## [What to work on]
Every line of the listing is returned unchanged, and every picture is dropped.

***** Given data

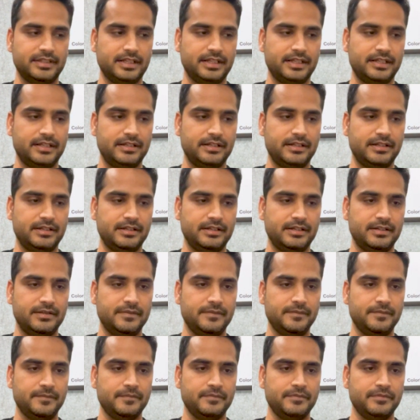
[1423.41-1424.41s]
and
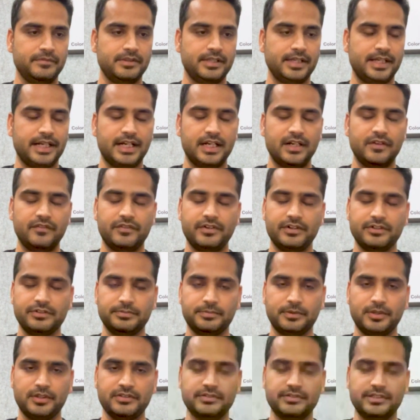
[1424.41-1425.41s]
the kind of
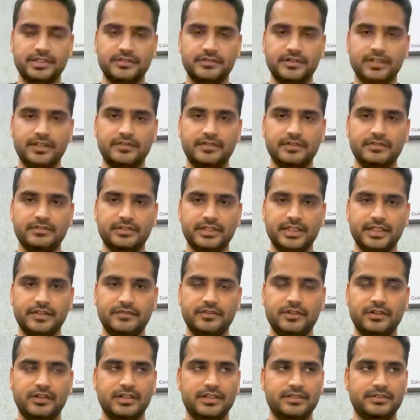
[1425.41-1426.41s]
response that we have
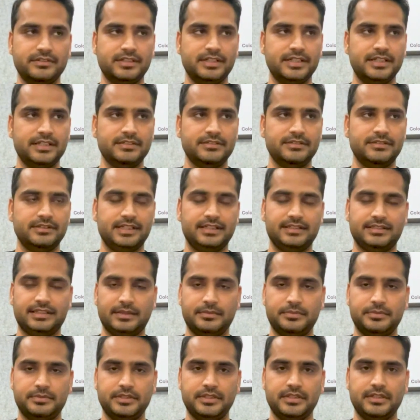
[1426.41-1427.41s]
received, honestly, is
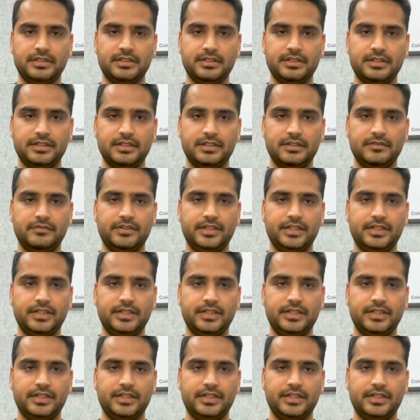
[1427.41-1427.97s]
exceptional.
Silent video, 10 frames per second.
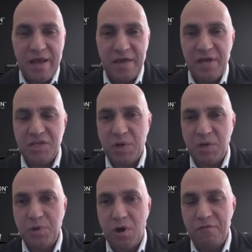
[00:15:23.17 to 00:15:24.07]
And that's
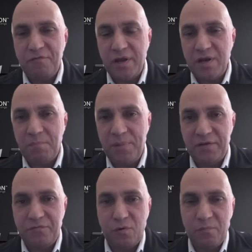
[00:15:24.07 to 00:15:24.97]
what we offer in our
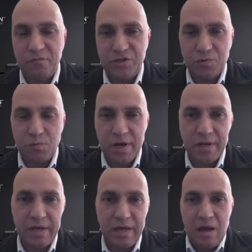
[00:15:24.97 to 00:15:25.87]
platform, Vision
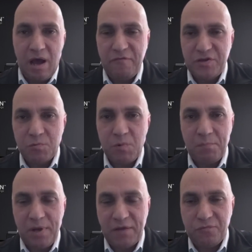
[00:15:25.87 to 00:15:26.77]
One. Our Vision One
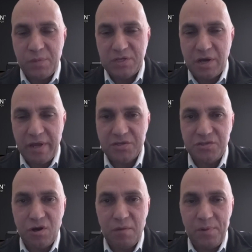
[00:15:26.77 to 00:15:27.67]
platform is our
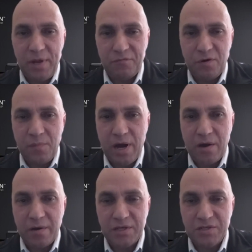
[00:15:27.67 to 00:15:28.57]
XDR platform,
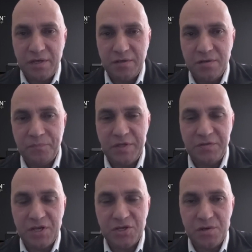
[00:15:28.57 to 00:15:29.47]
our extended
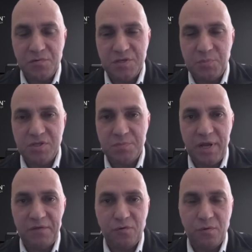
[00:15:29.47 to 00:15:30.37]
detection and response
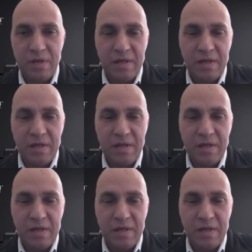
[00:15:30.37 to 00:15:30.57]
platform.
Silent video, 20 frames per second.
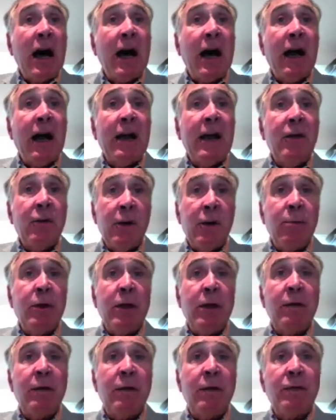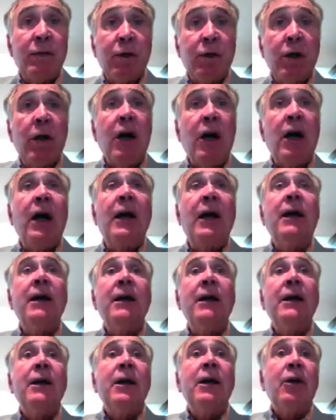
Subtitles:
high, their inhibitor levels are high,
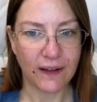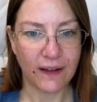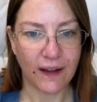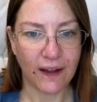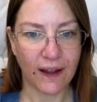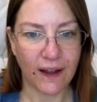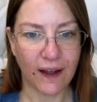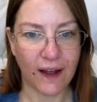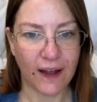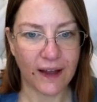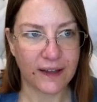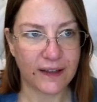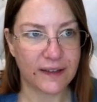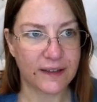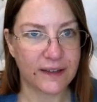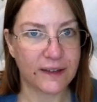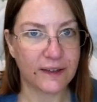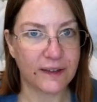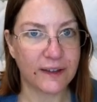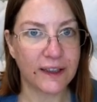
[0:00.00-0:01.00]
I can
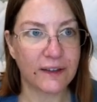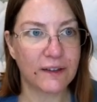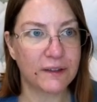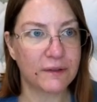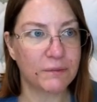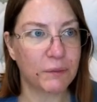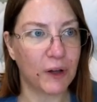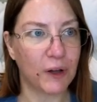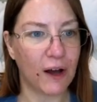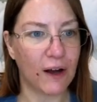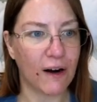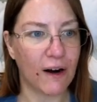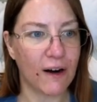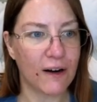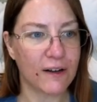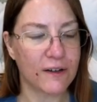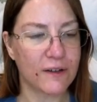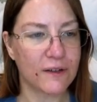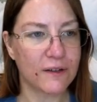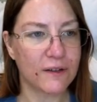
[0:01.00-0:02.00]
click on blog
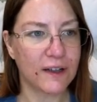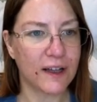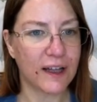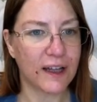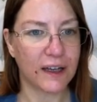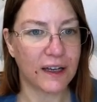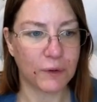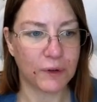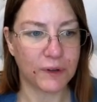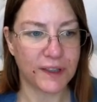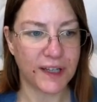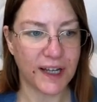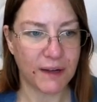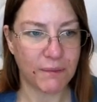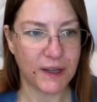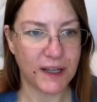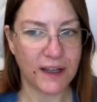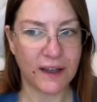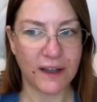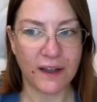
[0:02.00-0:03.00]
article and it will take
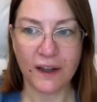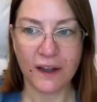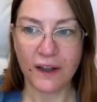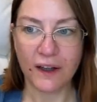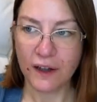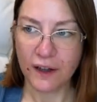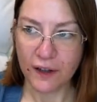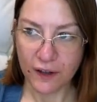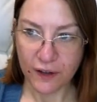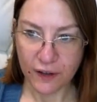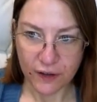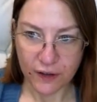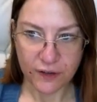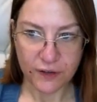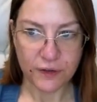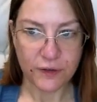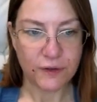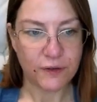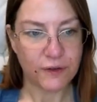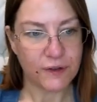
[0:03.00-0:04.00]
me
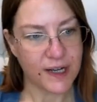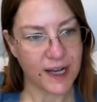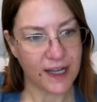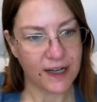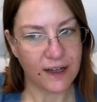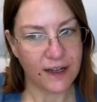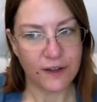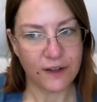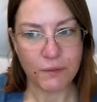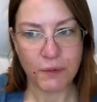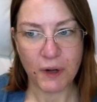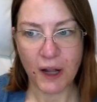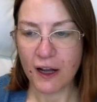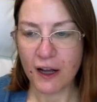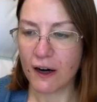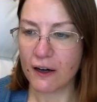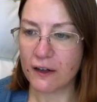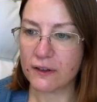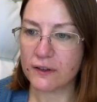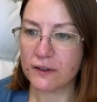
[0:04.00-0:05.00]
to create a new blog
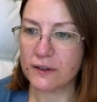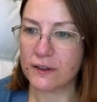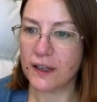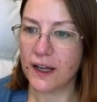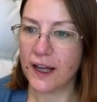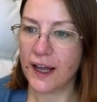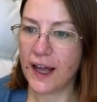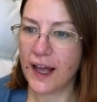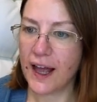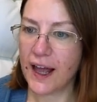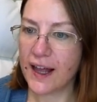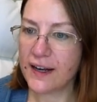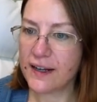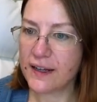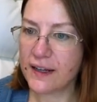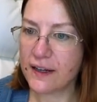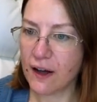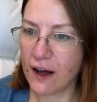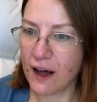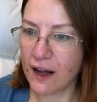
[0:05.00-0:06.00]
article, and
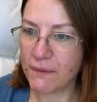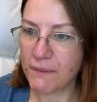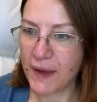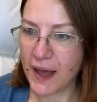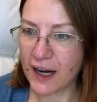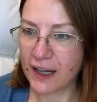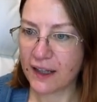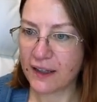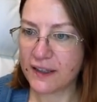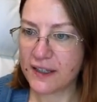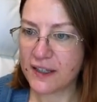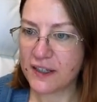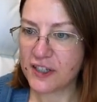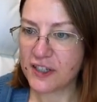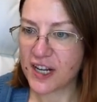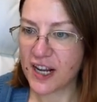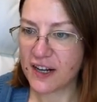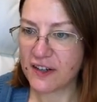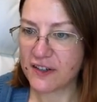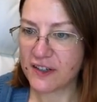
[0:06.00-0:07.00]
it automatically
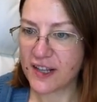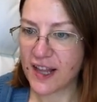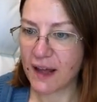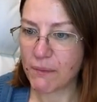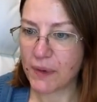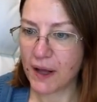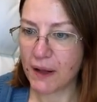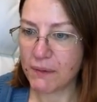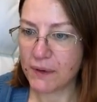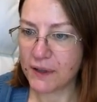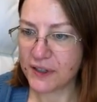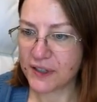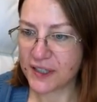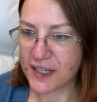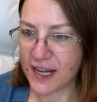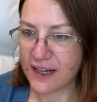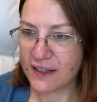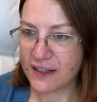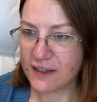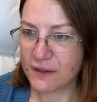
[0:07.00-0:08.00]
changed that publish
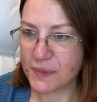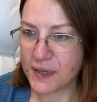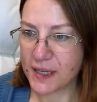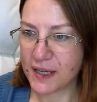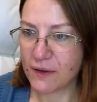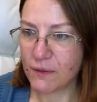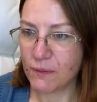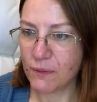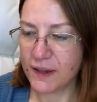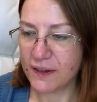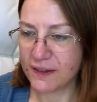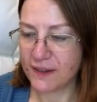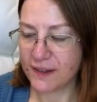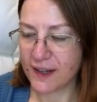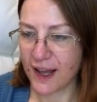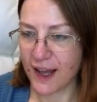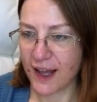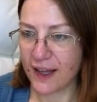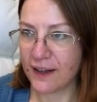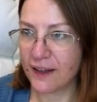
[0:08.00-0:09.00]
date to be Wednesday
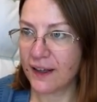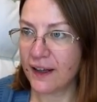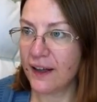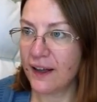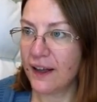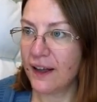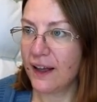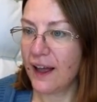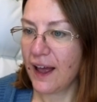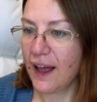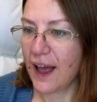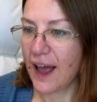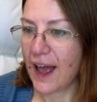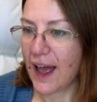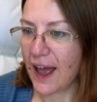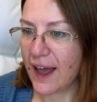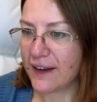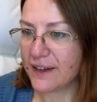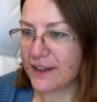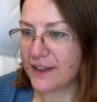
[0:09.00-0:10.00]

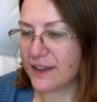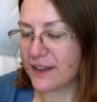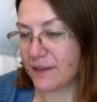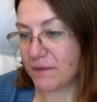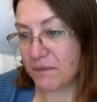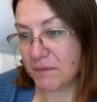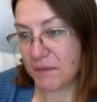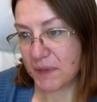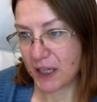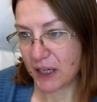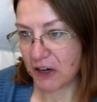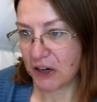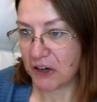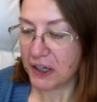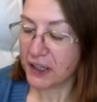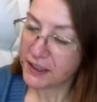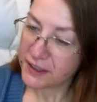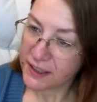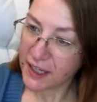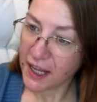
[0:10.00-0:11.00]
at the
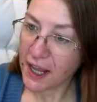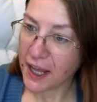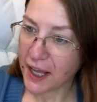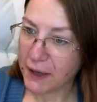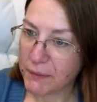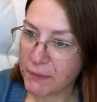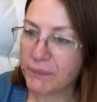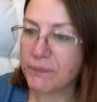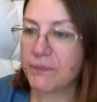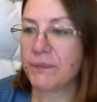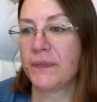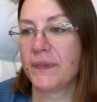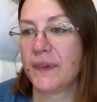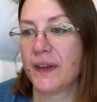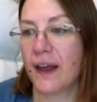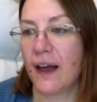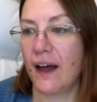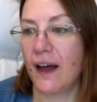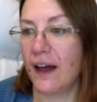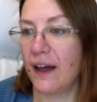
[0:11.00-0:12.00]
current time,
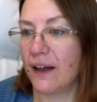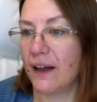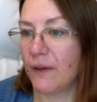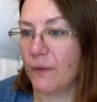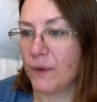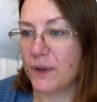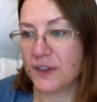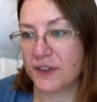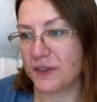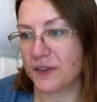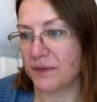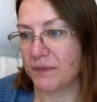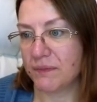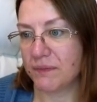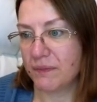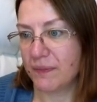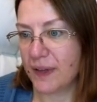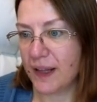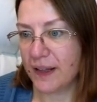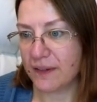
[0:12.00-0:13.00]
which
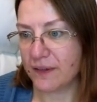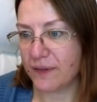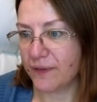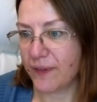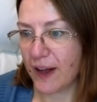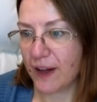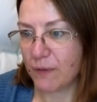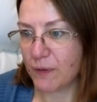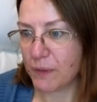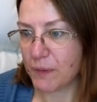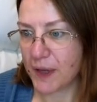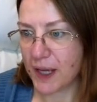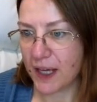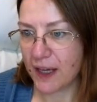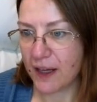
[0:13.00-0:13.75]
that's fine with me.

**********

## [Answer to this problem]
[1423.41-1424.41s]
and
[1424.41-1425.41s]
the kind of
[1425.41-1426.41s]
response that we have
[1426.41-1427.41s]
received, honestly, is
[1427.41-1427.97s]
exceptional.
Silent video, 10 frames per second.
[00:15:23.17 to 00:15:24.07]
And that's
[00:15:24.07 to 00:15:24.97]
what we offer in our
[00:15:24.97 to 00:15:25.87]
platform, Vision
[00:15:25.87 to 00:15:26.77]
One. Our Vision One
[00:15:26.77 to 00:15:27.67]
platform is our
[00:15:27.67 to 00:15:28.57]
XDR platform,
[00:15:28.57 to 00:15:29.47]
our extended
[00:15:29.47 to 00:15:30.37]
detection and response
[00:15:30.37 to 00:15:30.57]
platform.
Silent video, 20 frames per second.
Subtitles:
high, their inhibitor levels are high,
[0:00.00-0:01.00]
I can
[0:01.00-0:02.00]
click on blog
[0:02.00-0:03.00]
article and it will take
[0:03.00-0:04.00]
me
[0:04.00-0:05.00]
to create a new blog
[0:05.00-0:06.00]
article, and
[0:06.00-0:07.00]
it automatically
[0:07.00-0:08.00]
changed that publish
[0:08.00-0:09.00]
date to be Wednesday
[0:09.00-0:10.00]

[0:10.00-0:11.00]
at the
[0:11.00-0:12.00]
current time,
[0:12.00-0:13.00]
which
[0:13.00-0:13.75]
that's fine with me.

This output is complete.